General

This is an automatic setup tool for setting up the data analysis pipeline on the AWS. It provides utility functions to facilitate algorithm developer to build their analytical tools in docker container, published them for others to use and users to use those analytical tools to facilitate their analysis.

This tool is developed on Python 3.5.1. Using this on previous versions of python 3 or python 2 has not been tested.

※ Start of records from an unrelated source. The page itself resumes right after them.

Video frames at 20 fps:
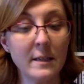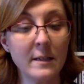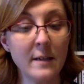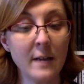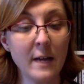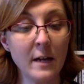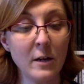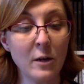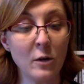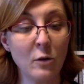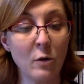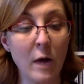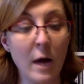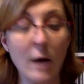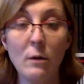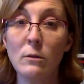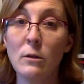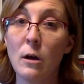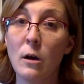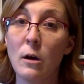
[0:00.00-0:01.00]
not know
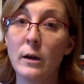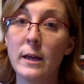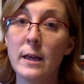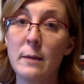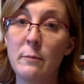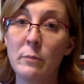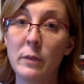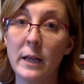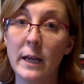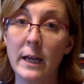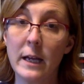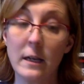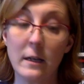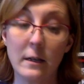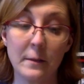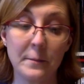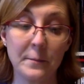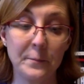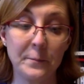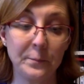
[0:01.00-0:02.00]
how long he played.
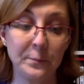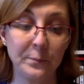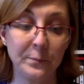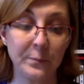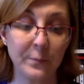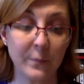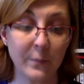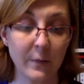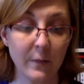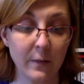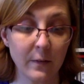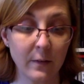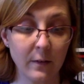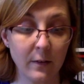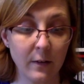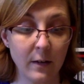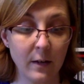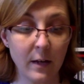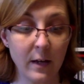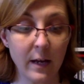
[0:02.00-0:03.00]

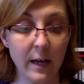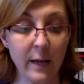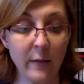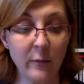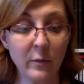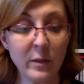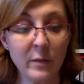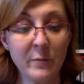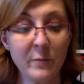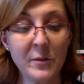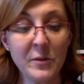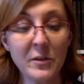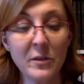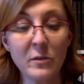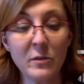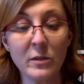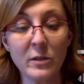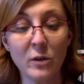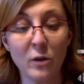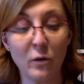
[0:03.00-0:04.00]
And when the music
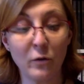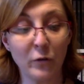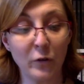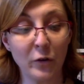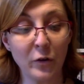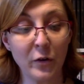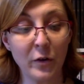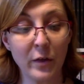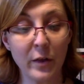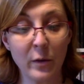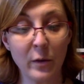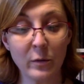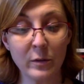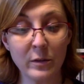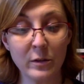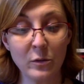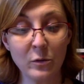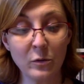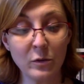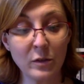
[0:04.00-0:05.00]
was over, there was
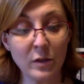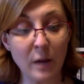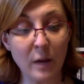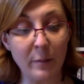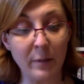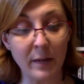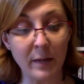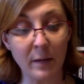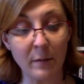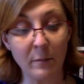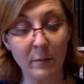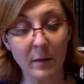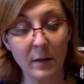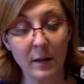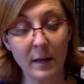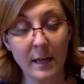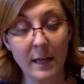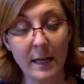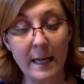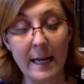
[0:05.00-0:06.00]
no stopping him.
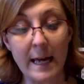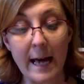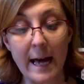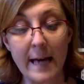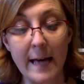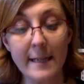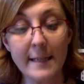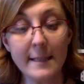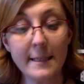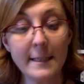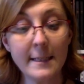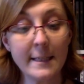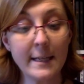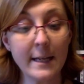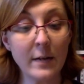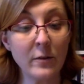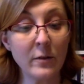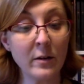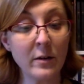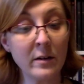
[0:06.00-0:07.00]
He had to sit
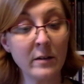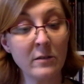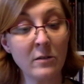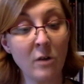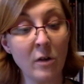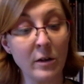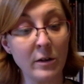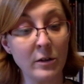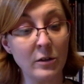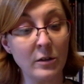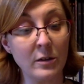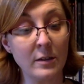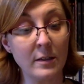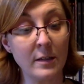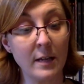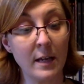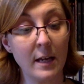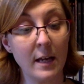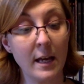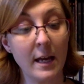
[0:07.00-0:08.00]
down on his haunches
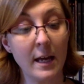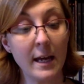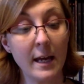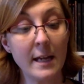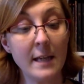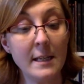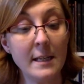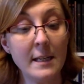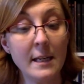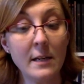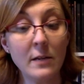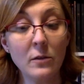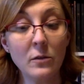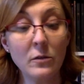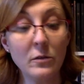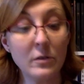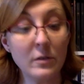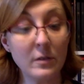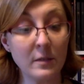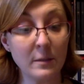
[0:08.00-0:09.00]
and yield
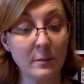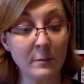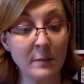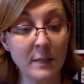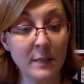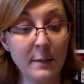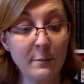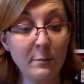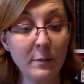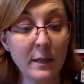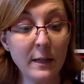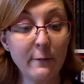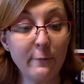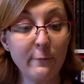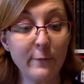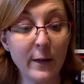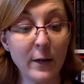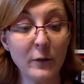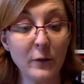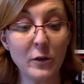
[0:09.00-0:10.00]
to some deeply
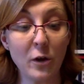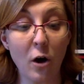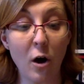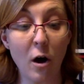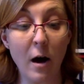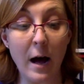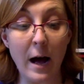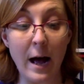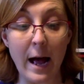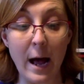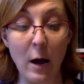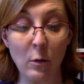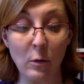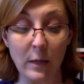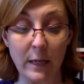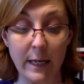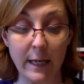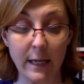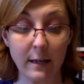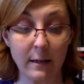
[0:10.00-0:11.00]
felt
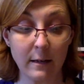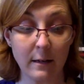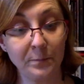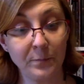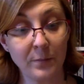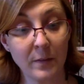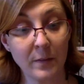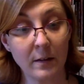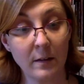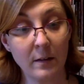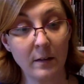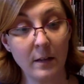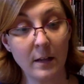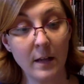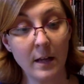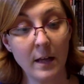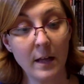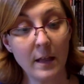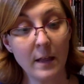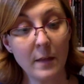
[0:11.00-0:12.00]
howling.
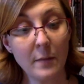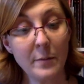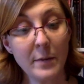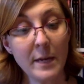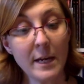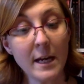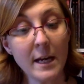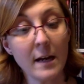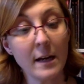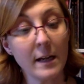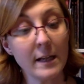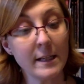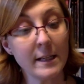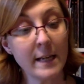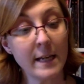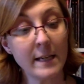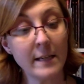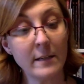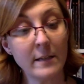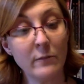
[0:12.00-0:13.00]
The peacock
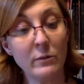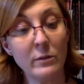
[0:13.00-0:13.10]
attended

Now yunpipe is on Pypi, and it supports pip. To install yunpipe, pip install yunpipe. After install yunpipe:

To submit an algorithm or bring your analyze tool, use wrap -d. For more options, check:

wrap --help

You will see the following options:

usage: wrap-script.py [-h] [-d] [-f FILES [FILES ...]] [-s] [-r REGISTRY]
                      [-u USER]

A tool to wrap your containers

optional arguments:
  -h, --help            show this help message and exit
  -d, --describe        use command line editor to describe your algorithm
  -f FILES [FILES ...], --files FILES [FILES ...]
                        List json files to describe your algorithms
  -s, --show            show described algorithm before generate new container
  -r REGISTRY, --registry REGISTRY
                        the registry where you want to upload the container,
                        default is Docker hub
  -u USER, --user USER  user name of docker hub account, default is wangyx2005

To run single algorithm or deploy you analytical work flow, use setup-pipe -f your-workflow-json. For more options, check:

setup-pipe --help

You will see the following options:

usage: setup-pipe-script.py [-h] [-uu] [-f FILES [FILES ...]]

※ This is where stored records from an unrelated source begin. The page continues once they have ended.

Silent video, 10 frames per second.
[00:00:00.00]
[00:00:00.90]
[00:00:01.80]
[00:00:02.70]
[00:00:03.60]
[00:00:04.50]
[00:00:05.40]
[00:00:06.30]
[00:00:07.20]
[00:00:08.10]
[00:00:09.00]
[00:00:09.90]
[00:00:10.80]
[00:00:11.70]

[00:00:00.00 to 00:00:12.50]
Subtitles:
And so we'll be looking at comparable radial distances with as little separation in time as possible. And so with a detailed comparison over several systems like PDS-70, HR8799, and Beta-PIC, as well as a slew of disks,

A tool to set up your pipeline

optional arguments:
  -h, --help            show this help message and exit
  -uu, --use_user_credential
                        use user credential to run ecs task, we suggest using
                        a less privileged user for running ecs. For more
                        information, see our docs
  -f FILES [FILES ...], --files FILES [FILES ...]
                        json files to describe your work flow

To clean up your resources on the AWS after finishing your runs, use clean-up. If you are using a multiple step work flow, all your intermedia files stays for your future references. You do not need to do the clean up, as in our current setup, AWS will not charge you anything for the set up if you are not running anything except S3 storage for your results. Performing the clean up just to keep your AWS console neat.